The human carboxylesterase 1 (CES1) gene encodes for the enzyme carboxylesterase 1, a serine esterase governing both metabolic deactivation and activation of numerous therapeutic agents. During the course of a study of the pharmacokinetics of the methyl ester racemic psychostimulant methylphenidate, profoundly elevated methylphenidate plasma concentrations, unprecedented distortions in isomer disposition, and increases in hemodynamic measures were observed in a subject of European descent. These observations led to a focused study of the subject's CES1 gene.
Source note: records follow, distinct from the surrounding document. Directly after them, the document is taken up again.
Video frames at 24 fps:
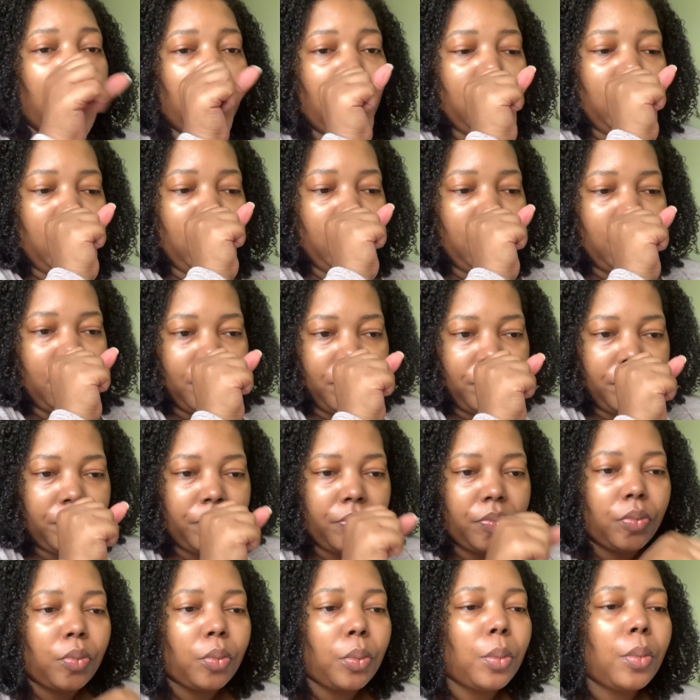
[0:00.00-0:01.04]

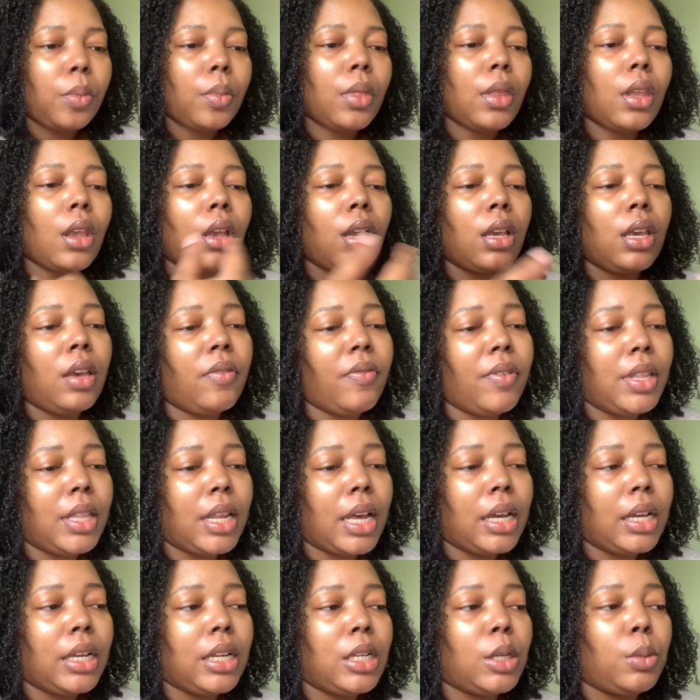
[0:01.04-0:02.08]
given
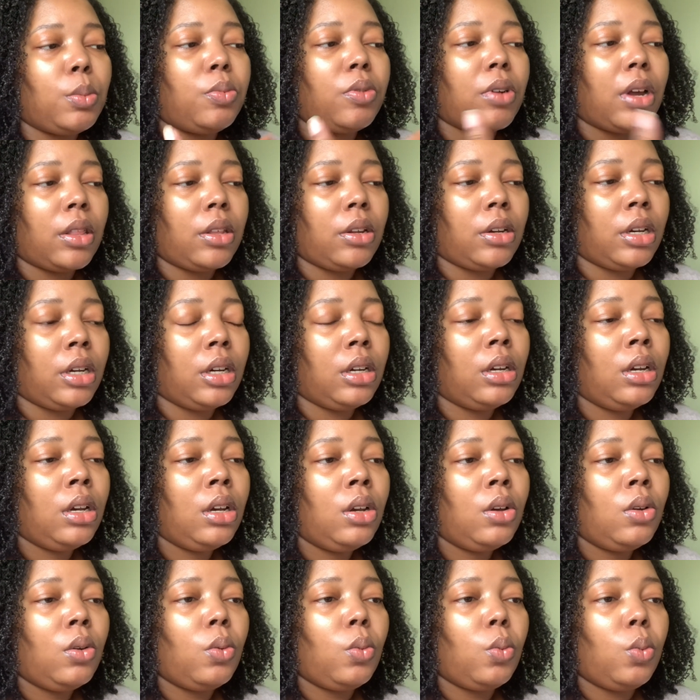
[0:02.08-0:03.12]
that his brother
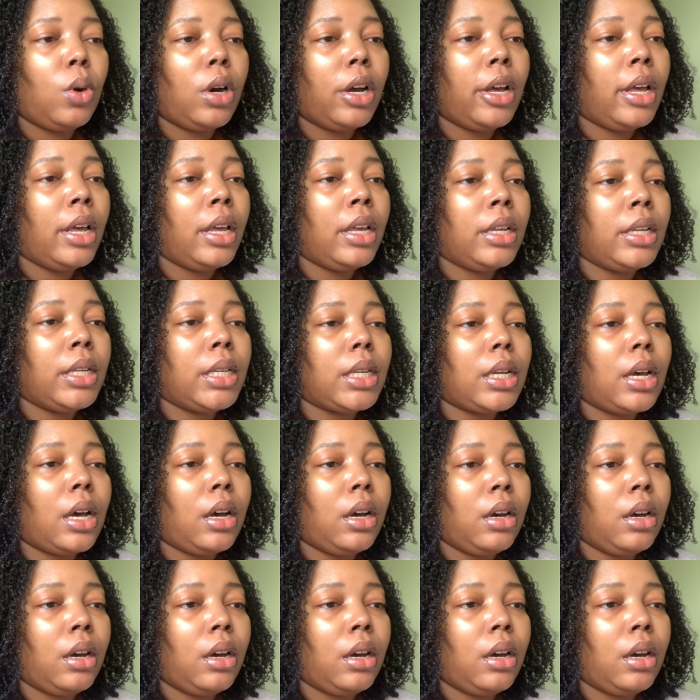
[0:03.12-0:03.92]
was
DNA sequencing detected two coding region single-nucleotide mutations located in exons 4 and 6. The mutation in exon 4 is located in codon 143 and leads to a nonconservative substitution, p.Gly143Glu. A deletion in exon 6 at codon 260 results in a frameshift mutation, p.Asp260fs, altering residues 260-299 before truncating at a premature stop codon. The minor allele frequency of p.Gly143Glu was determined to be 3.7%, 4.3%, 2.0%, and 0% in white, black, Hispanic, and Asian populations, respectively. Of 925 individual DNA samples examined, none carried the p.Asp260fs, indicating it is an extremely rare mutation. In vitro functional studies demonstrated the catalytic functions of both p.Gly143Glu and p.Asp260fs are substantially impaired, resulting in a complete loss of hydrolytic activity toward methylphenidate. When a more sensitive esterase substrate, p-nitrophenyl acetate was utilized, only 21.4% and 0.6% catalytic efficiency (V(max)/K(m)) were determined in p.Gly143Glu and p.Asp260fs, respectively, compared to the wild-type enzyme. These findings indicate that specific CES1 gene variants can lead to clinically significant alterations in pharmacokinetics and drug response of carboxylesterase 1 substrates.